Un testimonio con múltiples versiones
Héctor Romero, transportista que afirmó haber recogido a María en la ruta 9/34, aseguró que la trasladó desde la rotonda de Torzalito hasta la gruta de la Difunta Correa. Sin embargo, lo que parecía un dato crucial para la causa se vio enturbiado por las tres versiones contradictorias que brindó sobre el supuesto encuentro.
En el marco de esta declaración, dirigida por la secretaria Penal del Juzgado Federal N°2 de Salta, Jaqueline Murga, también se interrogó a David Romero, hermano de Héctor, quien lanzó una declaración que resonó en el juzgado: "Si se mandó una macana, que se haga cargo".
El fiscal general Eduardo Villalba, quien supervisa la investigación, ha impulsado una serie de medidas para profundizar en las declaraciones. La semana pasada, se realizaron siete testimoniales, entre ellas la de David, quien trabajaba en un supermercado de General Güemes mientras Héctor se encargaba de transportar mercaderías entre las sucursales, recorriendo con frecuencia la ruta donde se perdió el rastro de María.
Un misterio de trece años
María Cash fue vista por última vez en varios puntos de Salta, incluyendo el barrio Portezuelo, el hospital San Bernardo y el ex peaje Aunor. Testigos afirmaron que la joven mostraba signos de desorientación y vulnerabilidad, lo que reforzó la hipótesis de que intentaba regresar a Buenos Aires.

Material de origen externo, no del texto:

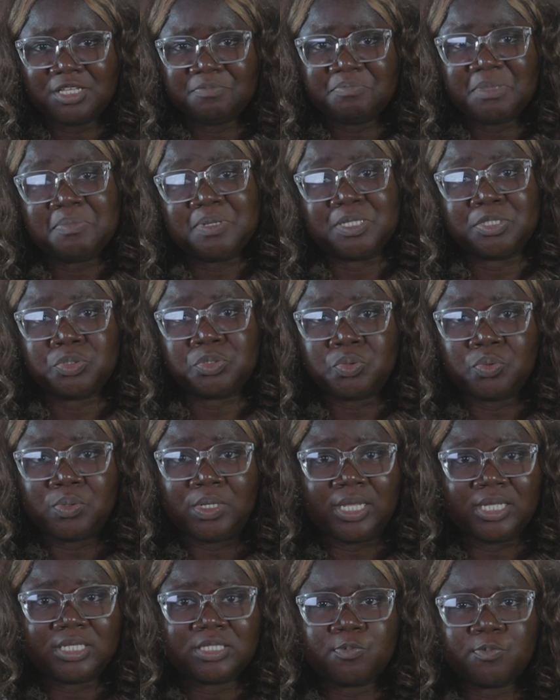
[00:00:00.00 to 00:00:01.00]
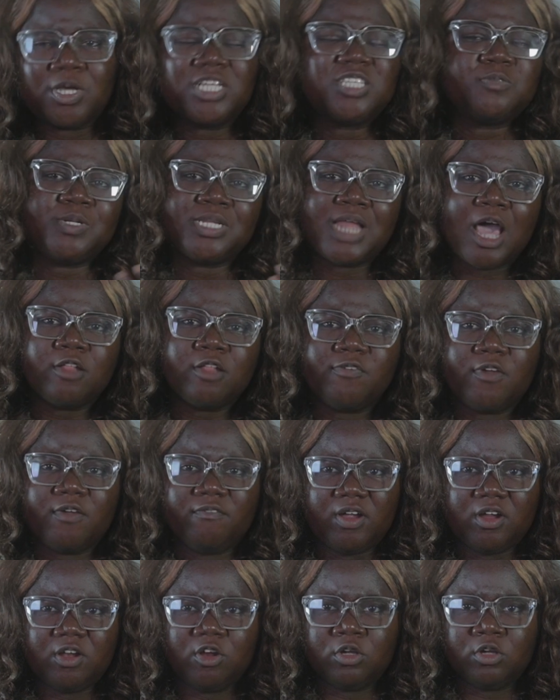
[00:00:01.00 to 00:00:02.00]
Maybe it's too late, but it's been out for a
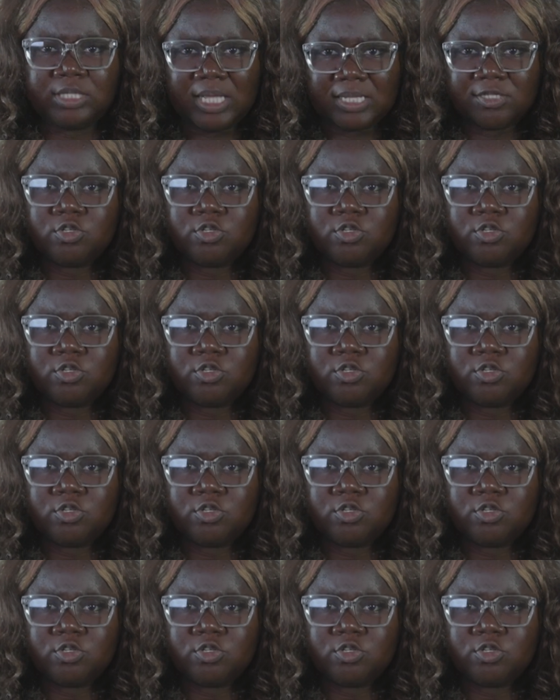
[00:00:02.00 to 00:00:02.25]
very long time,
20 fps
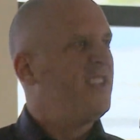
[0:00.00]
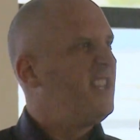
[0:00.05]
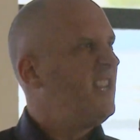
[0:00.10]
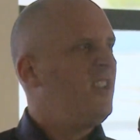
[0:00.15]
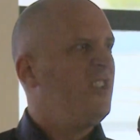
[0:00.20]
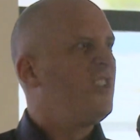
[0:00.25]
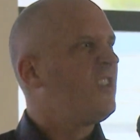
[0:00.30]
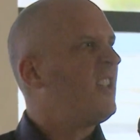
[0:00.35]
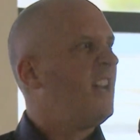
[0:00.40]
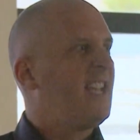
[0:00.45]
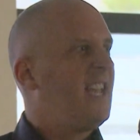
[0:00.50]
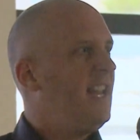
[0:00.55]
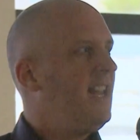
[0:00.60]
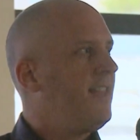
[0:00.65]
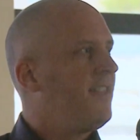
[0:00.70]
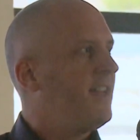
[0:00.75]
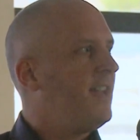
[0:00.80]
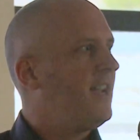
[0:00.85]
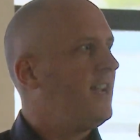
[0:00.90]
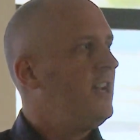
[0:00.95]
that didn't look like
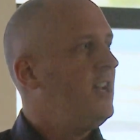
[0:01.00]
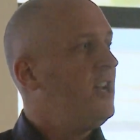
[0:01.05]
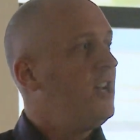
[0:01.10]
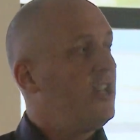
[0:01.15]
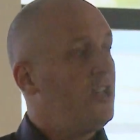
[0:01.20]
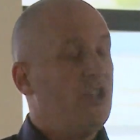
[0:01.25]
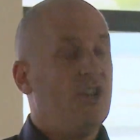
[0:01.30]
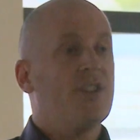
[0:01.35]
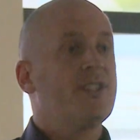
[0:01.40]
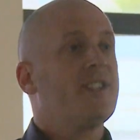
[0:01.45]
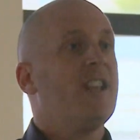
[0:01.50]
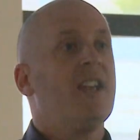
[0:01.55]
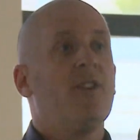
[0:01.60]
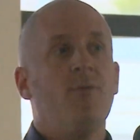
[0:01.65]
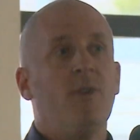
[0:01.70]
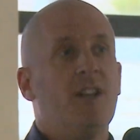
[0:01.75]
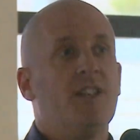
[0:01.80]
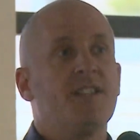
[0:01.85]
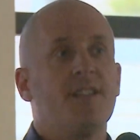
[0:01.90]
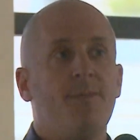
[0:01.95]
anything looks like
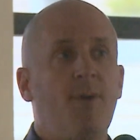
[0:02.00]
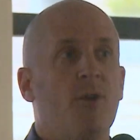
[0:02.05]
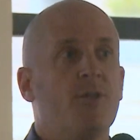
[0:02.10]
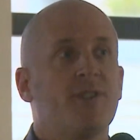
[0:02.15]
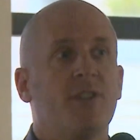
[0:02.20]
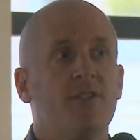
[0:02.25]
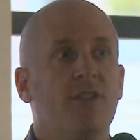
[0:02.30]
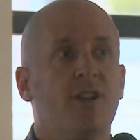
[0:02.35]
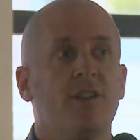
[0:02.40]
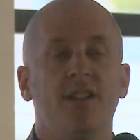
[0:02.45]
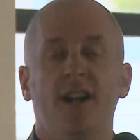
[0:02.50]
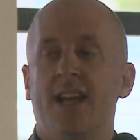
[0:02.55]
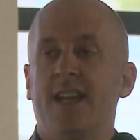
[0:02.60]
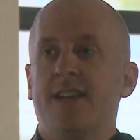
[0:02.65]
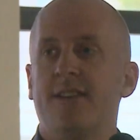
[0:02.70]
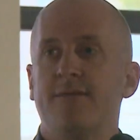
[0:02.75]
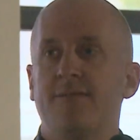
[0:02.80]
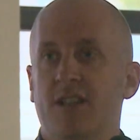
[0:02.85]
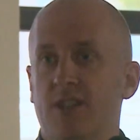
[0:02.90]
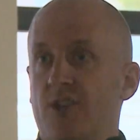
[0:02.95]
what it's supposed to look like.
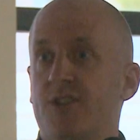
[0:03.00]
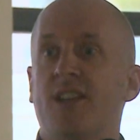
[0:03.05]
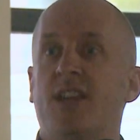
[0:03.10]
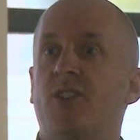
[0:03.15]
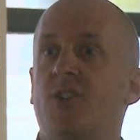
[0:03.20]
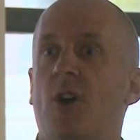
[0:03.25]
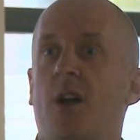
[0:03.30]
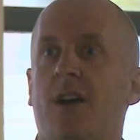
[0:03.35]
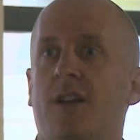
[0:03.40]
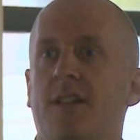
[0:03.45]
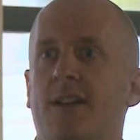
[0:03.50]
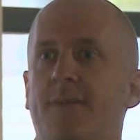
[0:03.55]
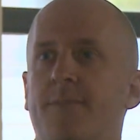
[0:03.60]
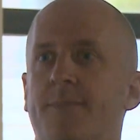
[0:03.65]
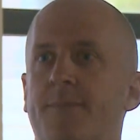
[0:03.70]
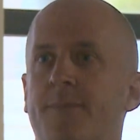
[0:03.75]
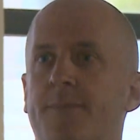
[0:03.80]
It looks like chocolate.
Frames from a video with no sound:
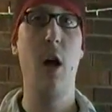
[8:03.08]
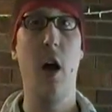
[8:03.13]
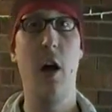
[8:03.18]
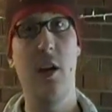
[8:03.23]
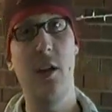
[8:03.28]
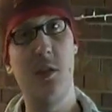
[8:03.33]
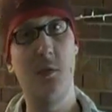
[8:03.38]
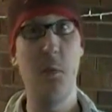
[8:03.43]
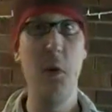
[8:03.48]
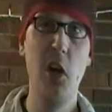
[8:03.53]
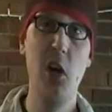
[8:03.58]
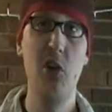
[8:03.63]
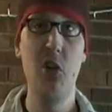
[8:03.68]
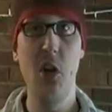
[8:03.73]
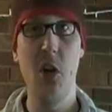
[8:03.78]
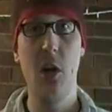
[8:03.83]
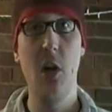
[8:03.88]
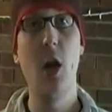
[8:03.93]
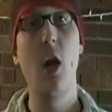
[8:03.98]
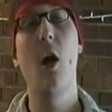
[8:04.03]
blood. It's
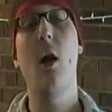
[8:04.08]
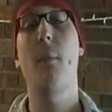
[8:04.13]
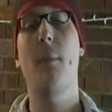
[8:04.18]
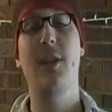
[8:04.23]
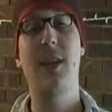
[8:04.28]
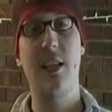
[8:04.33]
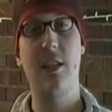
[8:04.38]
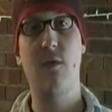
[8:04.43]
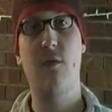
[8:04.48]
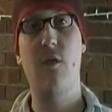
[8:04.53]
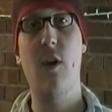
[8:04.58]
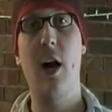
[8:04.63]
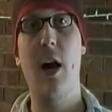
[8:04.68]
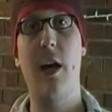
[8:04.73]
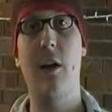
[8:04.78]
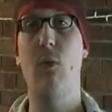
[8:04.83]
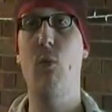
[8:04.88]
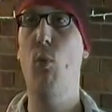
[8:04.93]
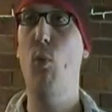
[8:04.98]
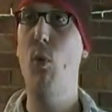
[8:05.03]
PG. But that's
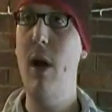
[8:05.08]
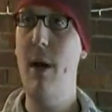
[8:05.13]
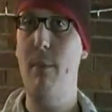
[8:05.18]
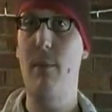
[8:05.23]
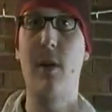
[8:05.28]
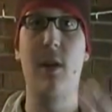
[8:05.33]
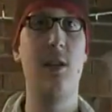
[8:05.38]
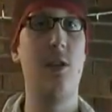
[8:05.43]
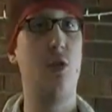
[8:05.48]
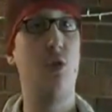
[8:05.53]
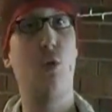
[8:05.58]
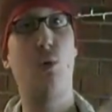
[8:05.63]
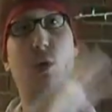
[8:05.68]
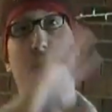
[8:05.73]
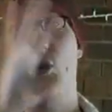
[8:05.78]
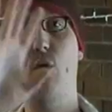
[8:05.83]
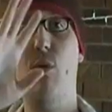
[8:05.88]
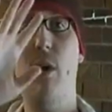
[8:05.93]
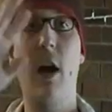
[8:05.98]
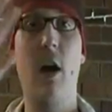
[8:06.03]
fine. Weapons through
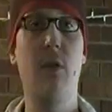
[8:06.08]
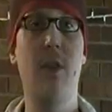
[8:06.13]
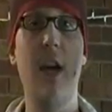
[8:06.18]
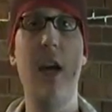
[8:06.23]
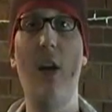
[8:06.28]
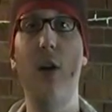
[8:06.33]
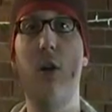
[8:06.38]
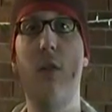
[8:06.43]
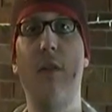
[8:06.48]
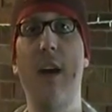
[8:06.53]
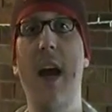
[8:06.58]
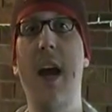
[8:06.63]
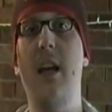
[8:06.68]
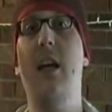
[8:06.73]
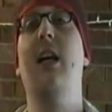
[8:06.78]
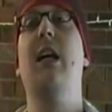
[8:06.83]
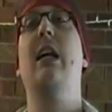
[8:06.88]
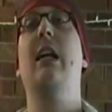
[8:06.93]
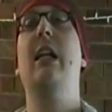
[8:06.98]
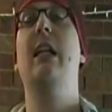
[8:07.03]
the crowd. They could have
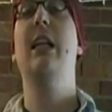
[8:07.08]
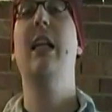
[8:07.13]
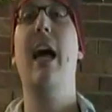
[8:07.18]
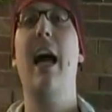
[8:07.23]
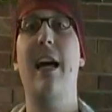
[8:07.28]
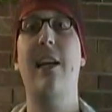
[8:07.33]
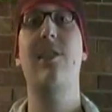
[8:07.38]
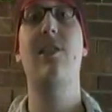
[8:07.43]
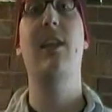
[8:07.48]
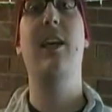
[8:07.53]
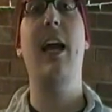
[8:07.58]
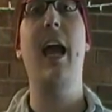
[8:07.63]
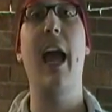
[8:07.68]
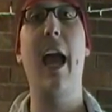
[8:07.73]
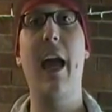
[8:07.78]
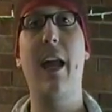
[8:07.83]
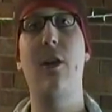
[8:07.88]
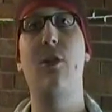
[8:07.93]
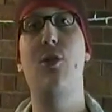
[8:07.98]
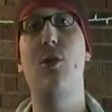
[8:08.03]
had a classic
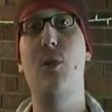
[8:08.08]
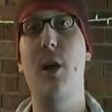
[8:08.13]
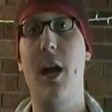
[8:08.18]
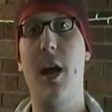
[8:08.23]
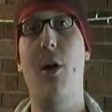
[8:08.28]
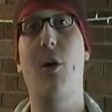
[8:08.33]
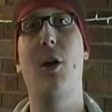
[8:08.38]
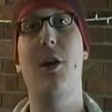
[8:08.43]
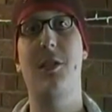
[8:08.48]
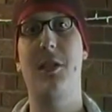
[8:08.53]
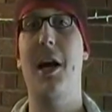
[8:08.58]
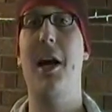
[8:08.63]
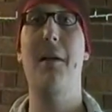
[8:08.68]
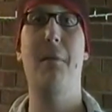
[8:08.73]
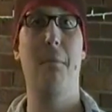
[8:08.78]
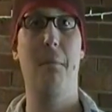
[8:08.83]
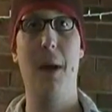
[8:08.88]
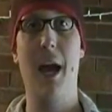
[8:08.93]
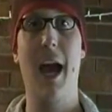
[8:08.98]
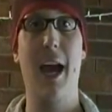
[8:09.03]
Attitude Era
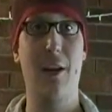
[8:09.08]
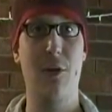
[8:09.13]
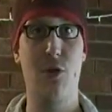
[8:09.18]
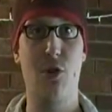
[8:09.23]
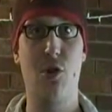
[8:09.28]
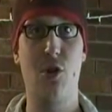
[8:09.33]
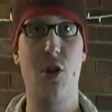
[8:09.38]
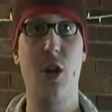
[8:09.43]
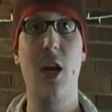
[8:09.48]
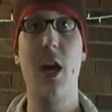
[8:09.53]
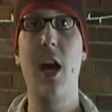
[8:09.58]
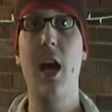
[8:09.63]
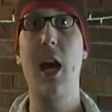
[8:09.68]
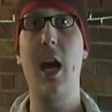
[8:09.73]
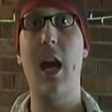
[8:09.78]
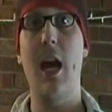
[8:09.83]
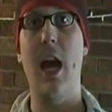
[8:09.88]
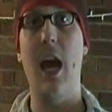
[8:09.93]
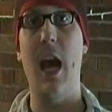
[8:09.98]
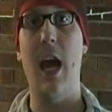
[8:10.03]
type match.
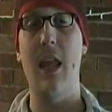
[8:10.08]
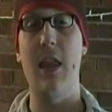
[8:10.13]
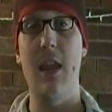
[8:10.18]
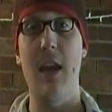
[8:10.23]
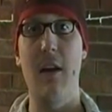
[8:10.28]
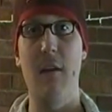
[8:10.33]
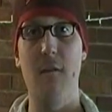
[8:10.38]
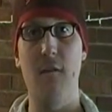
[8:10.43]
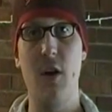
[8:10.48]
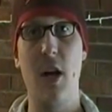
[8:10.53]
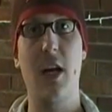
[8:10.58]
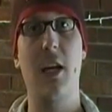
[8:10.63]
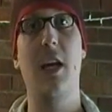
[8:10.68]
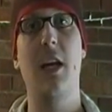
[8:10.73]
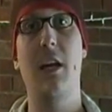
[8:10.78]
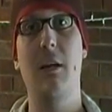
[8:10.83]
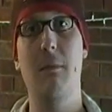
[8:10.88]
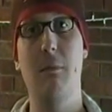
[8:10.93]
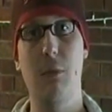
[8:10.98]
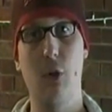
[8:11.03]
And they
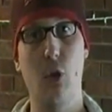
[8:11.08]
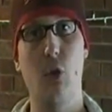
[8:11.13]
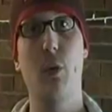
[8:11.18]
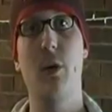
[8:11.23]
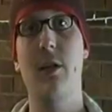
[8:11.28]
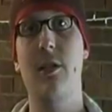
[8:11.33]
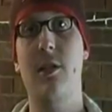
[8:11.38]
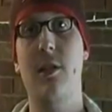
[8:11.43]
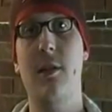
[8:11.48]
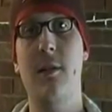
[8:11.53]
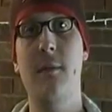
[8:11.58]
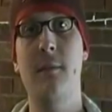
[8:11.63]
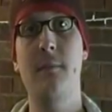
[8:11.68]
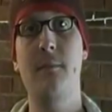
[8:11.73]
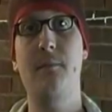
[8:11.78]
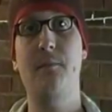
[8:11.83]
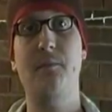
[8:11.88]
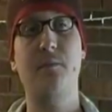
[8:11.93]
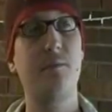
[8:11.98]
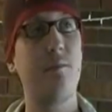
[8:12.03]
fucking blew it.
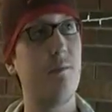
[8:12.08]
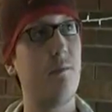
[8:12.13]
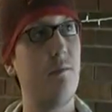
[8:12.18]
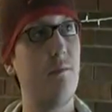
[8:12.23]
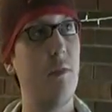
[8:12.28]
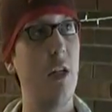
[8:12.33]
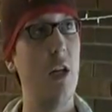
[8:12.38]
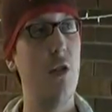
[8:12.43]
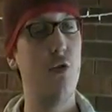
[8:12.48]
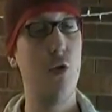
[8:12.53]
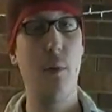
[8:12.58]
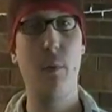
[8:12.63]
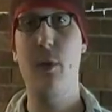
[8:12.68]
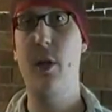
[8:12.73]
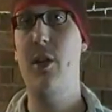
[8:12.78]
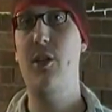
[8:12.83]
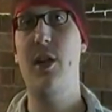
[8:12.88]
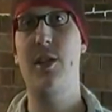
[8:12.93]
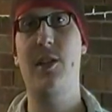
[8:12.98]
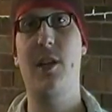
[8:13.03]

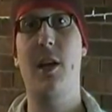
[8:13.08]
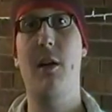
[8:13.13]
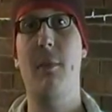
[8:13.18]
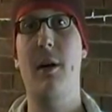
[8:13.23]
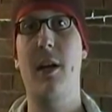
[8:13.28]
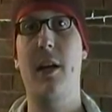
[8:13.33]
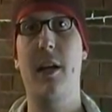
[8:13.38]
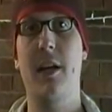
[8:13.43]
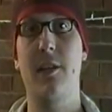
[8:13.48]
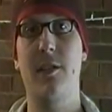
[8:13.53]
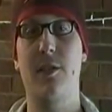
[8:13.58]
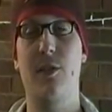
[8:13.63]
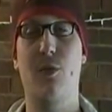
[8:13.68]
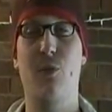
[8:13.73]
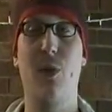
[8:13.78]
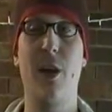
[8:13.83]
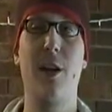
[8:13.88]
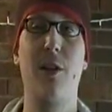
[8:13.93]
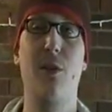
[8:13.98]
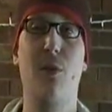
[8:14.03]
Triple H hasn't come out against
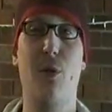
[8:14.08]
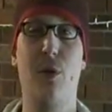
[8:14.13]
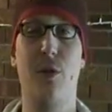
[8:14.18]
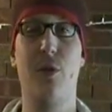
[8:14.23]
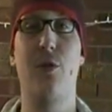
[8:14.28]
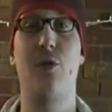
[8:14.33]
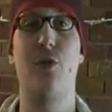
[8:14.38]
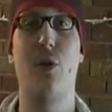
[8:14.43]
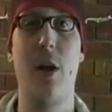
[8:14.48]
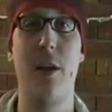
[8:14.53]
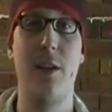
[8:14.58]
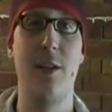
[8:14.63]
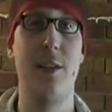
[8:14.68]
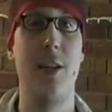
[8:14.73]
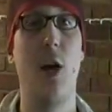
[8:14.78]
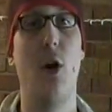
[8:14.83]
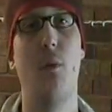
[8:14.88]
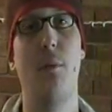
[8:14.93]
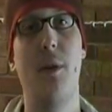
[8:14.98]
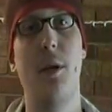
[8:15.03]
it. Randy Orton's tried to
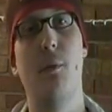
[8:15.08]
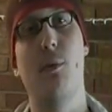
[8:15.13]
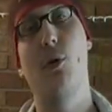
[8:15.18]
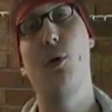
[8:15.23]
tell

El tramo de la ruta 9/34 donde supuestamente fue levantada por Héctor Romero ha sido central en la investigación desde sus inicios. Sin embargo, la ausencia de pruebas concluyentes y las inconsistencias en los testimonios han dificultado el avance del caso.
La recompensa y la lucha por la verdad
A trece años de su desaparición, sigue vigente una recompensa de cinco millones de pesos para quienes puedan aportar información sobre el paradero de María. Este incentivo, junto con los recientes testimonios, busca revivir una investigación que ha tenido más preguntas que respuestas.
Un dolor que no encuentra cierre
La familia de María Cash continúa esperando justicia y claridad sobre lo sucedido. Mientras tanto, este nuevo capítulo en la causa evidencia lo complejo que ha sido reconstruir las últimas horas de la diseñadora. La combinación de testimonios contradictorios, posibles encubrimientos y la falta de pruebas contundentes mantiene el caso en un limbo que, con suerte, podría encontrar un desenlace gracias a estas nuevas pistas.